Suor Erika racconta la sua storia vocazionale, che si è coronata sabato, 25 Marzo, a Roma.
Qui, presso la parrocchia della Madonna del Rosario, Erika Bracaglia ha preso i voti definitivi delle Missionarie di San Carlo.
“Da bambina sognavo anch’io, come Cenerentola, di incontrare un principe azzurro e di vivere in un castello: volevo diventare una principessa buona, che tutti avrebbero amato. Desideravo essere felice”.

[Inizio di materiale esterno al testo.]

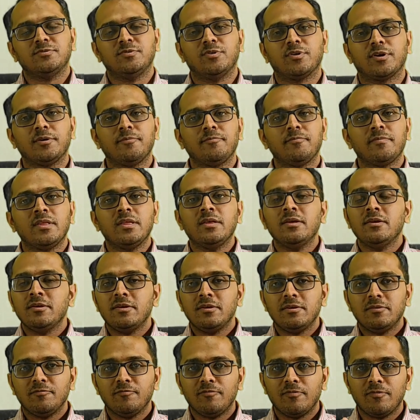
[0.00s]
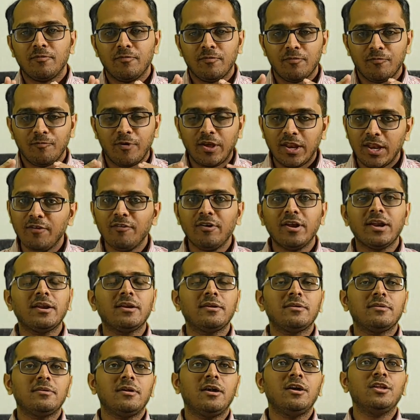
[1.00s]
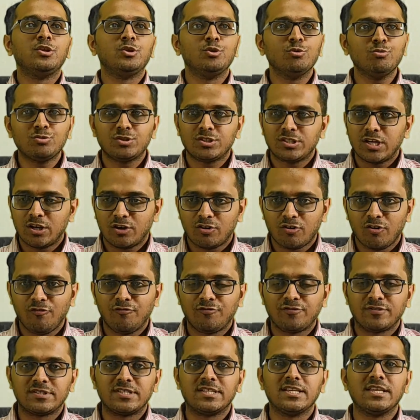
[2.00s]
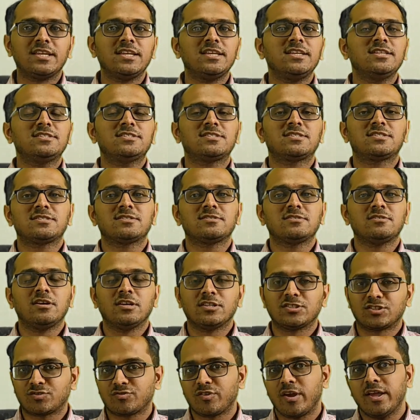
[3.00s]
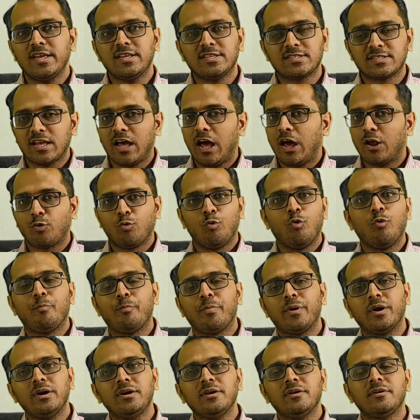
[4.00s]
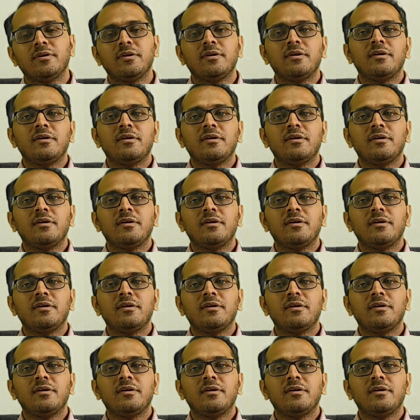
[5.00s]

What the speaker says: Okay, whenever a new set of series strikes are open,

Nata e cresciuta a Frosinone, parla dei suoi genitori come di persone devote e generose.
Parlando della mamma dice: “Grazie a lei, non ho abbandonato completamente la Chiesa, nei momenti di inquietudine, in cui avrei voluto farlo”.
Erika, poi, è diventata adulta: “(…) avevo un lavoro, un fidanzato, gli amici con cui uscivo il fine settimana; ogni tanto davo qualche esame. Continuavo ad andare a messa di domenica, ma soltanto perché dovevo e per non dare dispiacere a mia mamma. Quando potevo, trovavo una scusa per non andare”.

“Avevo tutto, ma non sapevo chi ero e che cosa volevo veramente. Ero una ragazza fragile, che difficilmente prendeva delle decisioni, senza seguire le scelte altrui, per timore di ricevere critiche”.
Ad un certo punto, però, qualcosa cominciò a cambiare. Era il 2004, quando conobbe don Mario Follega, della Fraternità San Carlo.

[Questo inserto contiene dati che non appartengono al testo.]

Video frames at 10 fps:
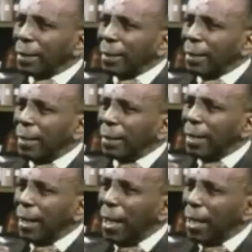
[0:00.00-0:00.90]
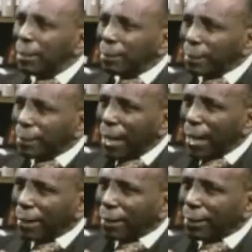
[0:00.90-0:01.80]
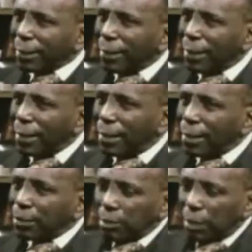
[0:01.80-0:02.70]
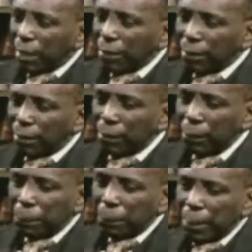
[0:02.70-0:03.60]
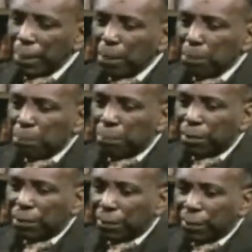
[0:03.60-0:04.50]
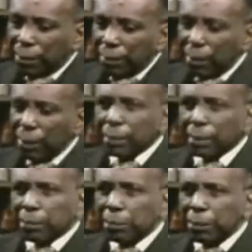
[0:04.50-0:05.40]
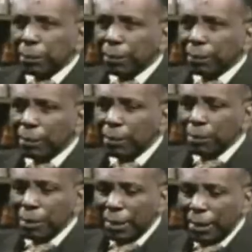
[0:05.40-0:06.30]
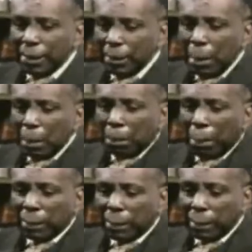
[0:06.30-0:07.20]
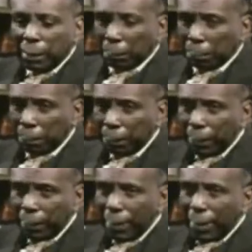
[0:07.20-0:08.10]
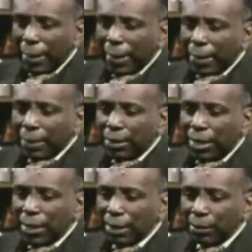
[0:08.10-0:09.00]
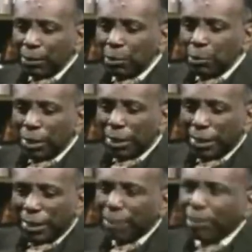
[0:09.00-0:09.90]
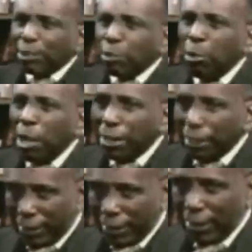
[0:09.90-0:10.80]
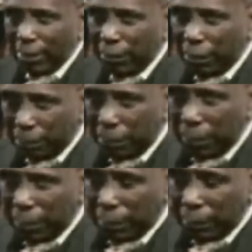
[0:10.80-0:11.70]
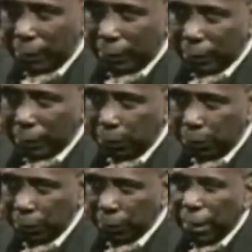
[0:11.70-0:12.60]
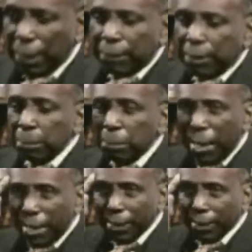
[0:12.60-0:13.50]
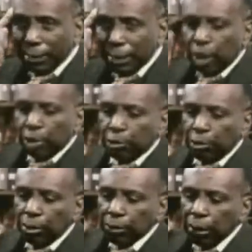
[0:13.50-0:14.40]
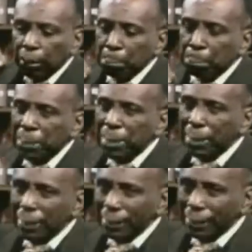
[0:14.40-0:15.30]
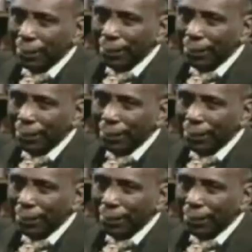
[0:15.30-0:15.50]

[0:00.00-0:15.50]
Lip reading: can't handle that. So it has to imprison the religious experience in some way, get it bottled up. Then, when it gets quiet enough, it meaning the religious experience, then the mind draws a bead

Tutte le volte che andava a Messa, passava a salutarlo: “Ogni volta lui mi accoglieva con questa domanda: “Come stai?”. All’inizio me la cavavo con un fugace: Bene, grazie. (…) Con il tempo, però, scoprii che quelle parole erano tutt’altro che banali. Don Mario era veramente interessato a sapere come stavo conducendo la mia vita. La sua domanda richiedeva una risposta leale da parte mia: così, iniziai, a guardare a me stessa e non più solo a quello che facevano gli altri. Qui è cominciato il mio cambiamento”.

Era spesso irrequieta e non sapeva capacitarsene, ma le sue visite in chiesa e i dialoghi con don Mario divennero sempre più frequenti e impegnativi.
Dopo qualche tempo, Erika fu pronta a maturare una decisione: “Desideravo vivere come quei sacerdoti della casa di Frosinone, volevo portare al mondo lo sguardo di Cristo e continuare a seguire il carisma di don Giussani dentro la compagnia della Fraternità. Fu allora che incontrai suor Rachele, che aveva dato vita alle Missionarie di san Carlo”.